Les praticiens hospitaliers, les chercheurs et les industriels marseillais sʼunissent au sein du projet Pioneer pour développer de nouvelles thérapies immunologiques contre le cancer du poumon.
« Nous sommes à la veille dʼune révolution dans la thérapie des cancers avec lʼimmunologie. On peut comparer les derniers progrès à la découverte de la pénicilline dans les années 20 », affirme Eric Vivier, le directeur du centre dʼimmunologie de Marseille-Luminy (CIML). La métropole abrite aujourdʼhui les centres de recherche et les entreprises parmi les plus innovants dans le domaine.
Leurs travaux ont été récompensés en juillet dernier par lʼEtat français qui a retenu le projet Pioneer en juillet dernier au titre du troisième appel à projets Recherche hospitalo-universitaire. Il bénéficie dʼune enveloppe de 8,5 millions dʼeuros sur un budget total de 25 millions dʼeuros. « Cette victoire salue les efforts de notre territoire en matière de collaborations scientifiques, académiques et privées », sʼest félicité Yvon Berland, le président dʼAix-Marseille Université lors du lancement officiel du projet, jeudi 23 novembre, à la faculté de Médecine. Un super consortium rassemblant toutes les forces vives de la région a été spécialement créé pour cette étude qui sʼintéresse aux nouvelles thérapies contre le cancer du poumon. Lʼassistance publique des hôpitaux de Marseille (AP-HM), lʼInserm, le CNRS, cinq centres de recherche (CIML, CRCM, CRO2, Ciphe, MI-mAbs) se sont associés à des entreprises innovantes (Astrazeneca, Innate Pharma, HalioDX, Imcheck Therapeutics) pour relever le défi.
Franchir la barre des 20 % de patients réactifs
Les avancées récentes sur la prise en charge des patients atteints de cancer bronchique ont démontré lʼefficacité des anticorps monoclonaux (mAbs) ciblant des points de contrôle de l’immunité (Immune Checkpoints Inhibitors ou ICI). Les anticorps monoclonaux visent le ligand de la protéine de mort programmée 1 (PD-L1). Lʼexpression du PD-L1 permet aux tumeurs dʼéviter d’être détectées par le système immunitaire en se liant à la protéine PD-1 sur les lymphocytes. En bloquant l’interaction du PD-L1 avec les protéines PD-1, lʼanticorps contrecarre les tactiques de la tumeur visant à éluder le système immunitaire et de fait, booste celui-ci. Ainsi, les anti-PD-1 et PD-L1 augmentent significativement la survie globale en comparaison à la chimiothérapie standard.

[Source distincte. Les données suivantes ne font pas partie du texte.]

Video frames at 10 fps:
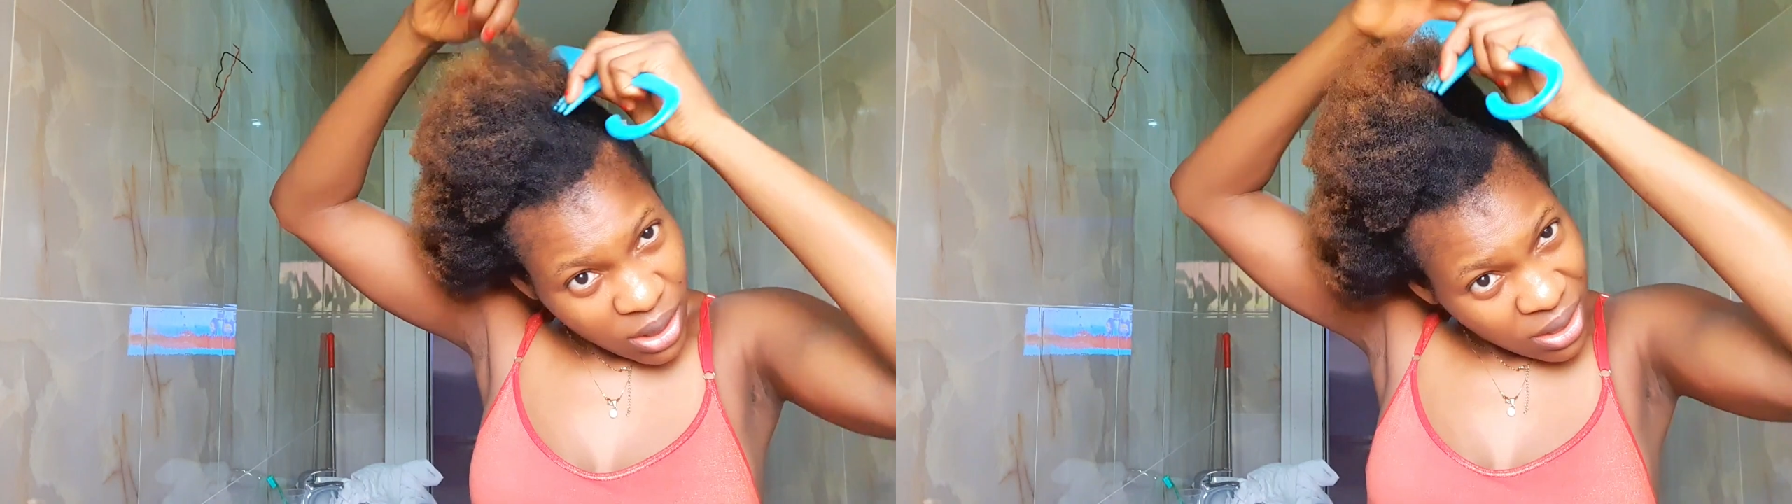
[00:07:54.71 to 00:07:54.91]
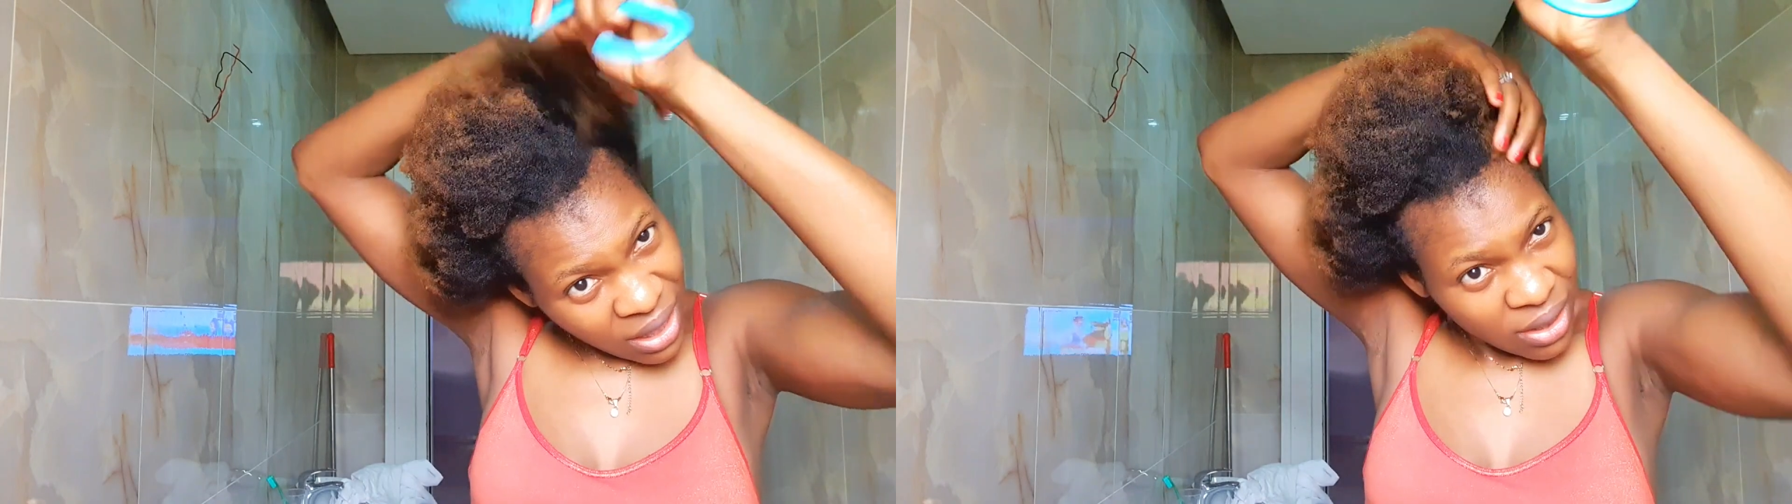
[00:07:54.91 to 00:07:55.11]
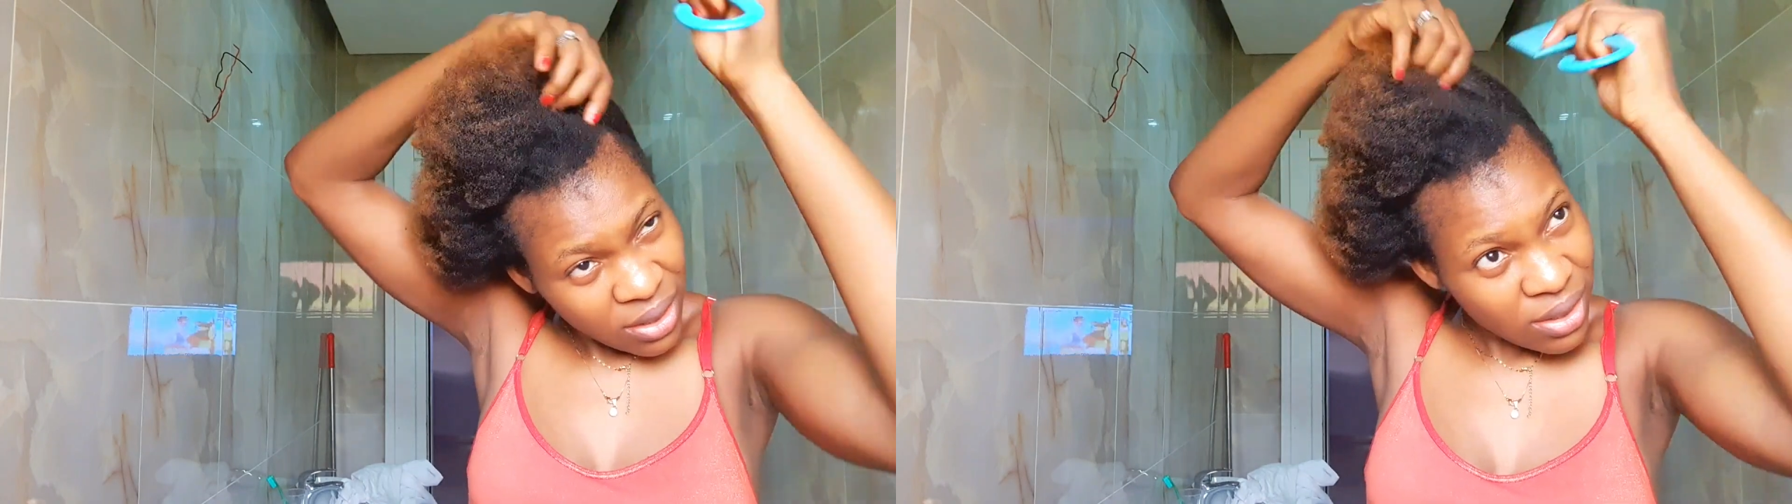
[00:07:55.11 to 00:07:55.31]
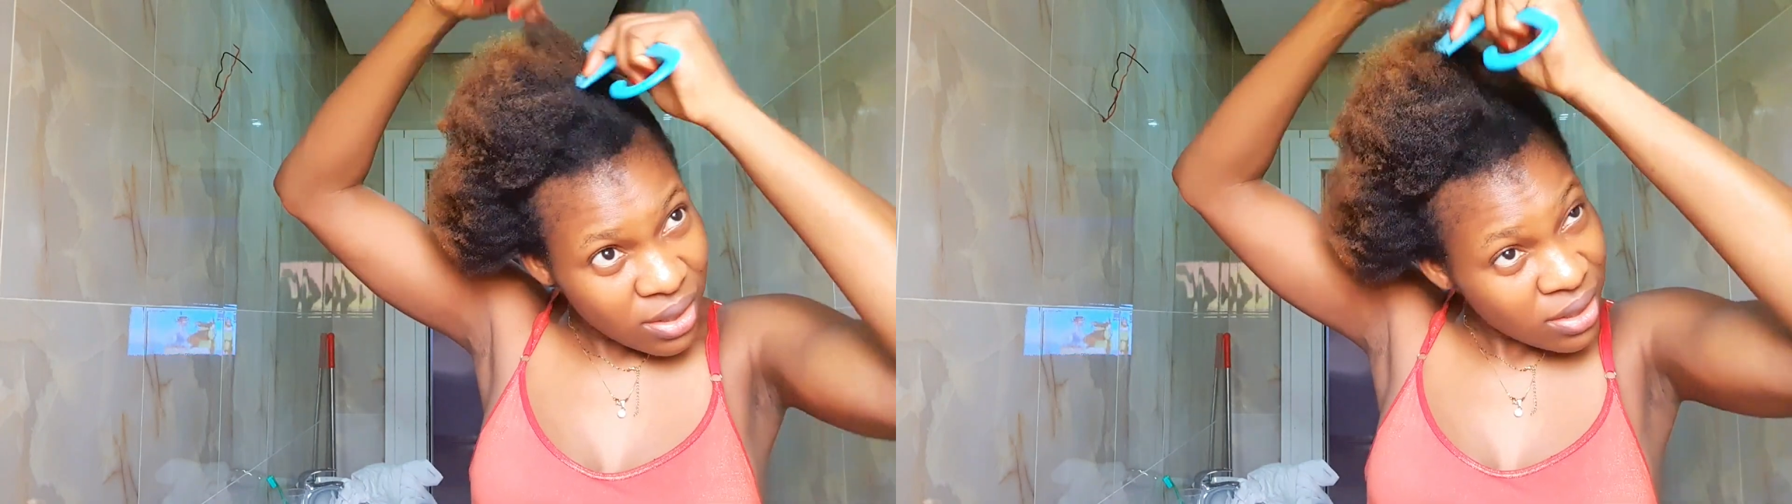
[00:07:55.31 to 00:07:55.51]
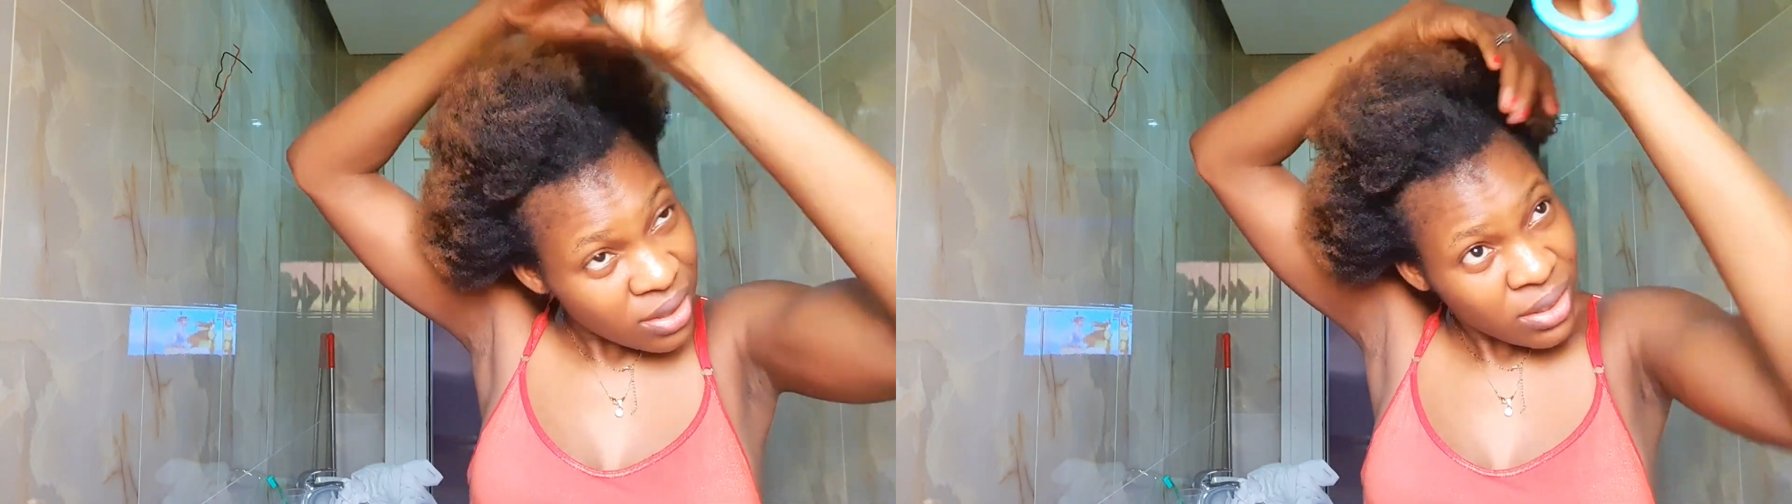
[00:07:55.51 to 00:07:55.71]
really
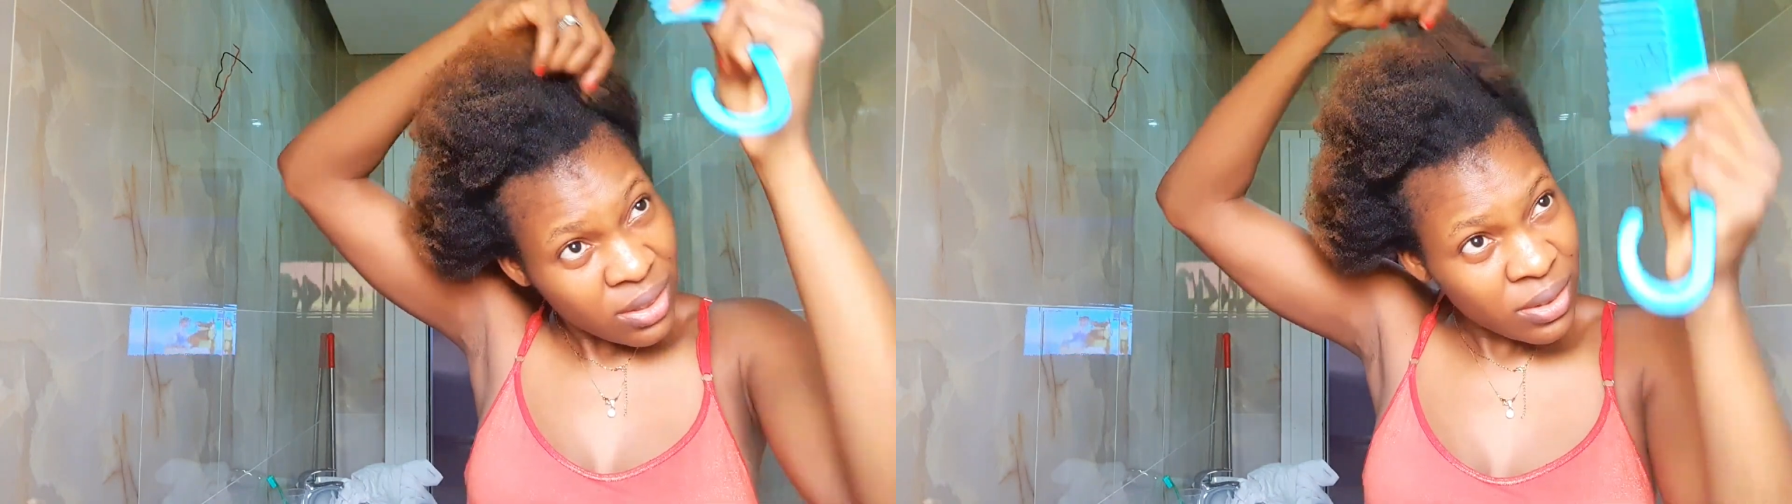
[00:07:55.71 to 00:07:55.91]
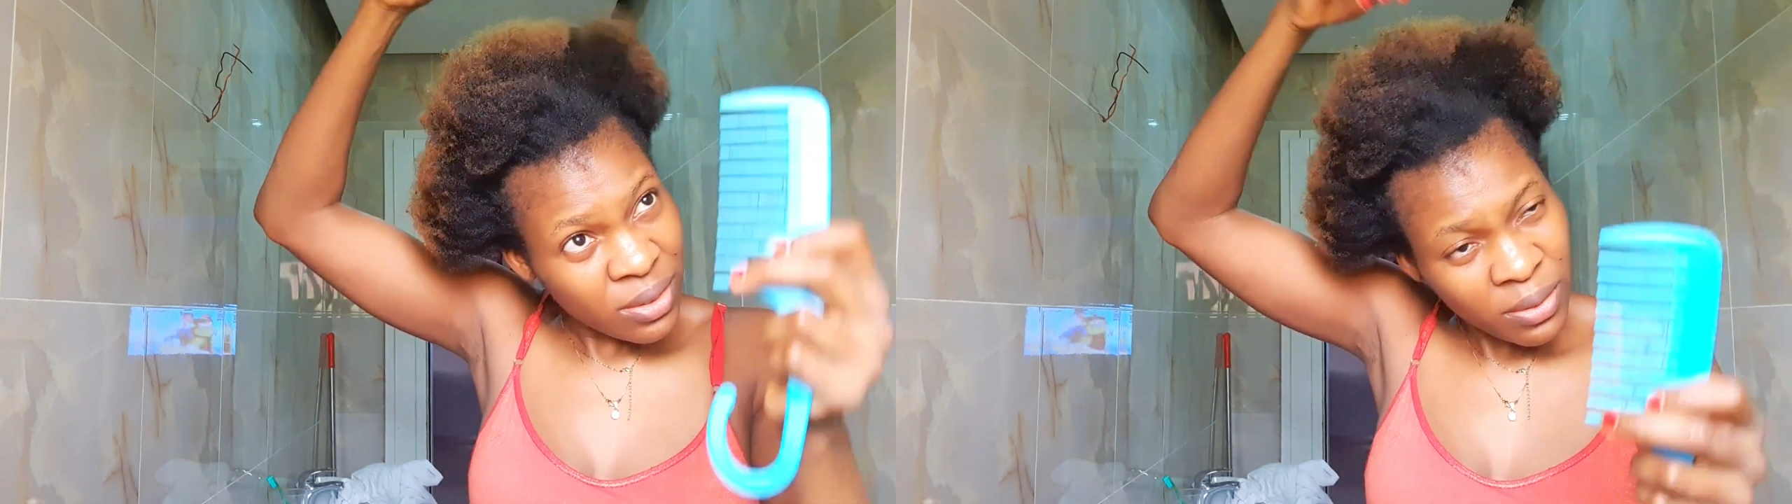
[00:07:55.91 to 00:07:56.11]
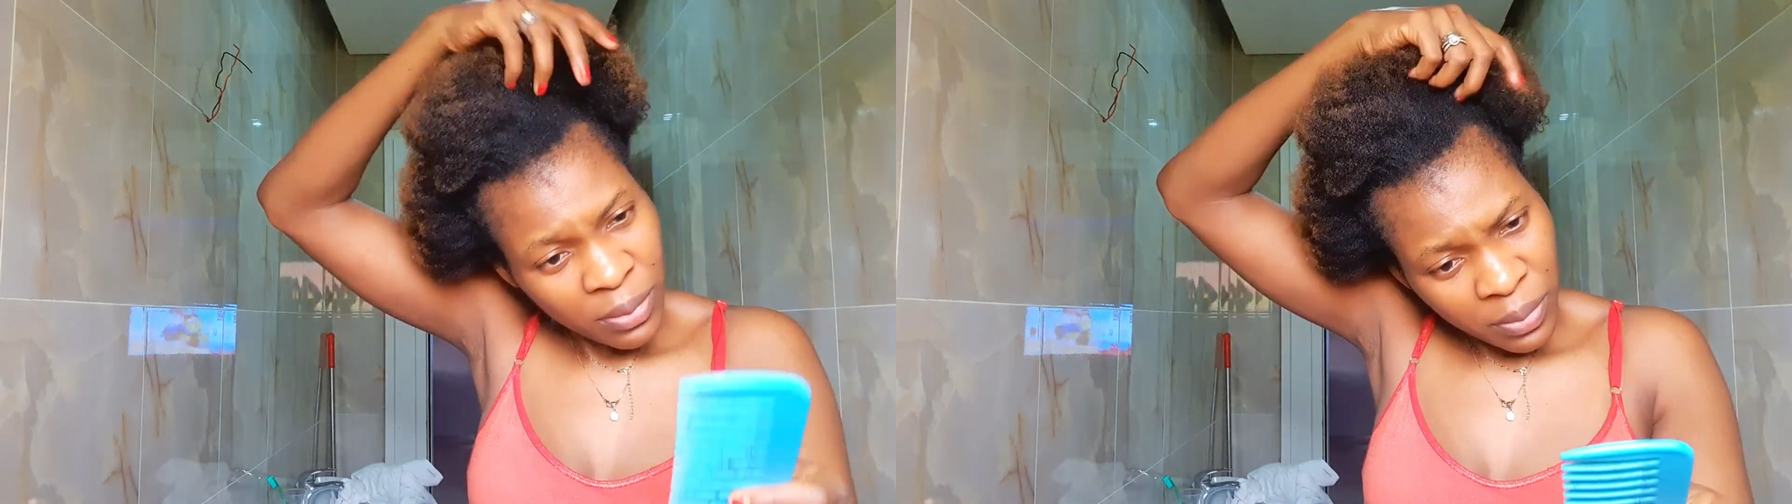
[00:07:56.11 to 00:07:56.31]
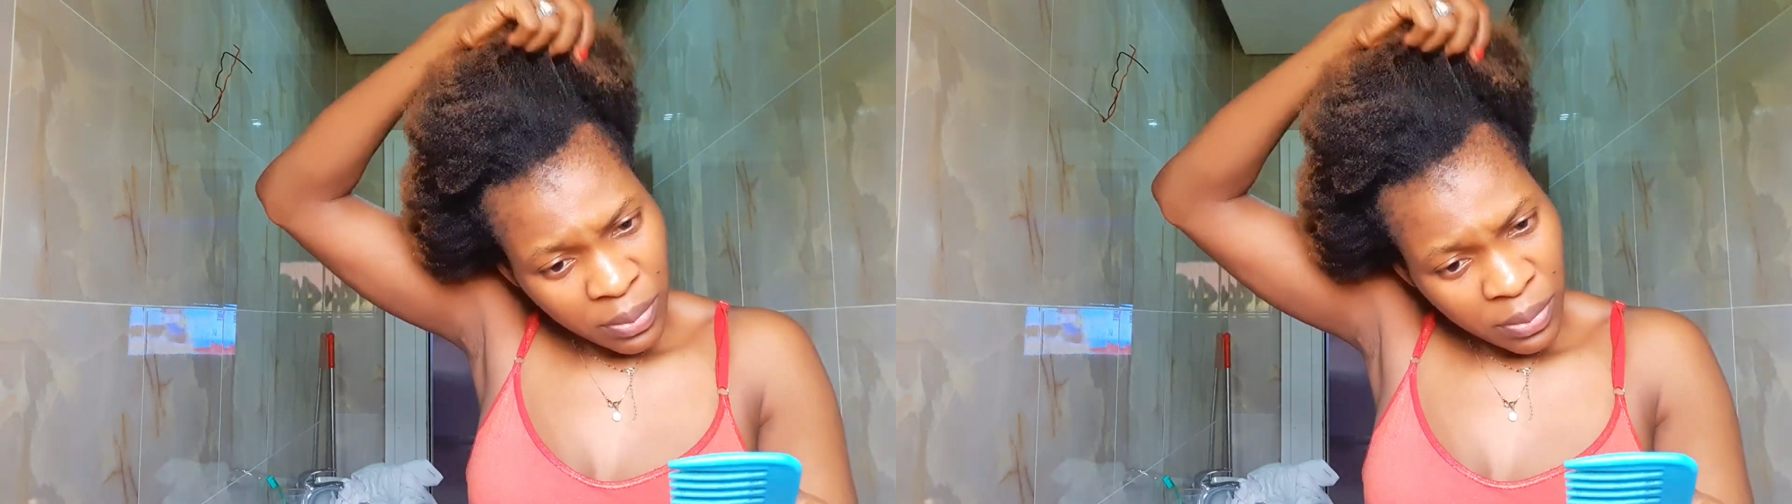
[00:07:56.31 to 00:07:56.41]
helped me in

« Aujourdʼhui, un peu plus de 20 % des patients répondent favorablement à ce traitement mais nous plafonnons. Avec Pioneer, nous allons pouvoir découvrir pourquoi les autres malades ne progressent pas », explique Fabrice Barlesi, professeur en cancérologie, chef du service d’oncologie multidisciplinaire et d’innovations thérapeutiques de l’AP-HM. Les équipes vont tester sur une cohorte de 450 patients le Durvalumab, un anticorps monoclonal développé par Astrazeneca, en combinaison avec quatre autres molécules dont une mise à disposition par Innate Pharma.
Cet essai clinique précoce sera réalisé dans les hôpitaux de Marseille mais également à lʼoncopôle de Toulouse et au centre Léon Bérard de Lyon. Pour mieux comprendre les résistances des anti-PD(L)1, des biopsies tumorales seront systématiquement réalisées chez tous les patients quelle que soit leur réaction au traitement. Grâce aux solutions de diagnostics développées par HalioDX, ces prélèvements pourront être analysés afin de développer de nouveaux biomarqueurs qui donneront une idée précise de lʼévolution de la maladie : « Nous allons observer la cellule tumorale mais également tout son environnement proche car cʼest une zone qui peut nous apporter énormément de nouvelles informations », ajoute Fabrice Barlési.
À terme, lʼéquipe Pioneer espère développer et valider de nouveaux candidats ciblant les points de contrôle de lʼimmunité. La biotech marseillaise Imcheck Therapeutics participera, notamment, au volet exploratoire sur un anticorps en phase précoce. Le lancement du programme est prévu pour le courant du premier trimestre de lʼannée prochaine et doit sʼétaler sur cinq ans. « Mais on espère avoir des premiers résultats exploitables dʼici trois ans et demi », annonce le Pr Barlesi. Cette approche prometteuse apporte un nouvel espoir dans la lutte contre le caner du poumon, le plus meurtrier car ce sont 1,5 million de personnes qui en meurent chaque année dans le monde.